Llevarse la mano a la boca o abrir la puerta del baño son ahora movimientos para la reflexión, o al menos para un mínimo de racionalidad. Sobre decisiones un poco más complejas pesa hoy un permanente imperativo categórico. Un pequeño timbre que nos alerta sobre la necesidad de cuestionar cada acción. El pensamiento de humanidad se hace más visible y es común buscar que nuestras acciones sean un buen modelo para las reglas que queremos que todo el mundo atienda en estos tiempos. Y también es normal que nos indignemos con más temple frente a las actuaciones de quienes consideramos violan esas reglas mínimas que nos protegen a todos.

Pero en Colombia aún no hemos sido tocados por ninguna tragedia. Lo nuestro es todavía un miedo a la muerte en abstracto, no el dolor frente a sus detalles. Nuestro ánimo puede cambiar de forma drástica. Montaigne amigo de sus debilidades y dado a experimentar con su carácter para evidenciar sus propios errores nos habla de ese espíritu voluble: “Si me sonríe mi salud y la luz de un precioso día, soy un hombre estupendo; si tengo un cayo que me duele en el dedo del pie, soy hosco, desagradable e inaccesible.”

Las necesidades particulares, los prejuicios, la muy distinta comprensión de lo que está pasando hará muy complejo el encierro al que estamos abocados. Los grandes aguaceros no arredran a todo el mundo por igual. Todavía hay quienes juran que protegen a sus hijos al negarles una vacuna. Hay miles que arriesgan su vida o su libertad por triviales ambiciones.

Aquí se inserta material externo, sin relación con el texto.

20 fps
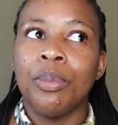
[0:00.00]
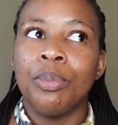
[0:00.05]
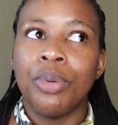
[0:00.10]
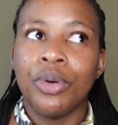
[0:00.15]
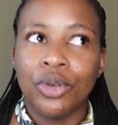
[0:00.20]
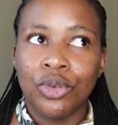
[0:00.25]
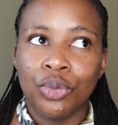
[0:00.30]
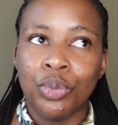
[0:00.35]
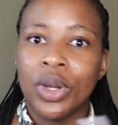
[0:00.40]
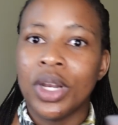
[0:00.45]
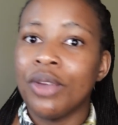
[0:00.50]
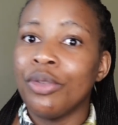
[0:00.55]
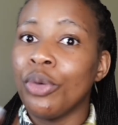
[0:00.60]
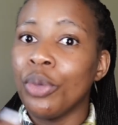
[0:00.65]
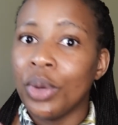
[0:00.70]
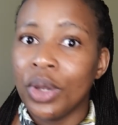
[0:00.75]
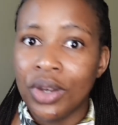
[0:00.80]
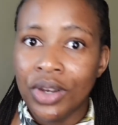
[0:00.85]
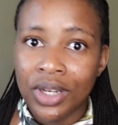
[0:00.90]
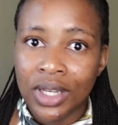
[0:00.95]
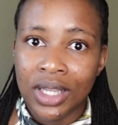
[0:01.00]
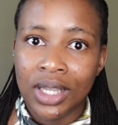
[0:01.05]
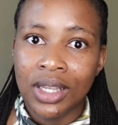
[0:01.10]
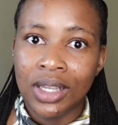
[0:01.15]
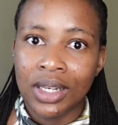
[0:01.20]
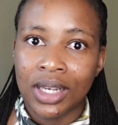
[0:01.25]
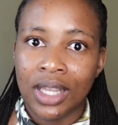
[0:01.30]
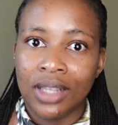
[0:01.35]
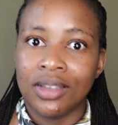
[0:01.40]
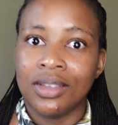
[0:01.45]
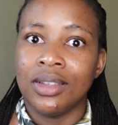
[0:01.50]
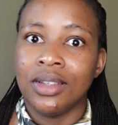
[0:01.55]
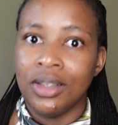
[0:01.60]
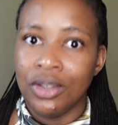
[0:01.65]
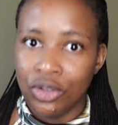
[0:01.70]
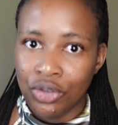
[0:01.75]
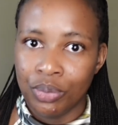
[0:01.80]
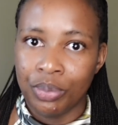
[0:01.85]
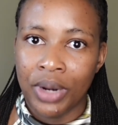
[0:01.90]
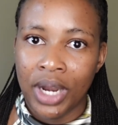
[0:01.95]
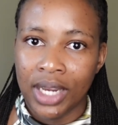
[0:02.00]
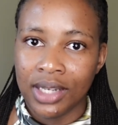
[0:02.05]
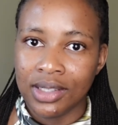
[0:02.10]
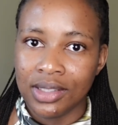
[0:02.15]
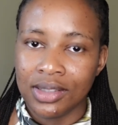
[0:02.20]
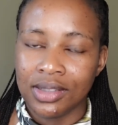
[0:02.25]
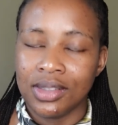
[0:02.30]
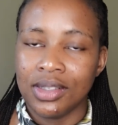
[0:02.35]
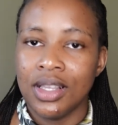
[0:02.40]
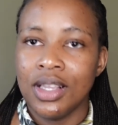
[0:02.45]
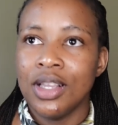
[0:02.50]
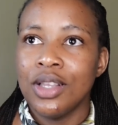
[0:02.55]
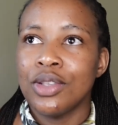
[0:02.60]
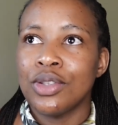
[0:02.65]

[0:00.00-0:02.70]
put whatever we're learning in class into practice.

Y entre nosotros son millones quienes no pueden detenerse. Siguiendo con Montaigne es obligado pensar en las distintas irracionalidades, en últimas, “la razón es un cántaro de doble asa, que se puede agarrar por la derecha o por la izquierda.”

Para los afortunados, quienes podemos sentarnos a leer, a pensar o trabajar desde la casa, se viene el aburrimiento más que la desesperación, y tal vez aparezcan algunas de las lecciones que adelanta Joseph Brodsky: “Eres finito –dice el tiempo con la voz del aburrimiento–, y cualquier cosa que hagas desde mi punto de vista es vana …El aburrimiento supone, en efecto, una irrupción del tiempo en nuestro esquema de valores. Sitúa la vida en su justa perspectiva. Lo cual da como resultado la precisión y la humildad.”.

No se trata, entonces, solo de lavarse las manos. La incertidumbre, la quietud, la fragilidad pueden ayudarnos a desarmar nuestro usual rompecabezas.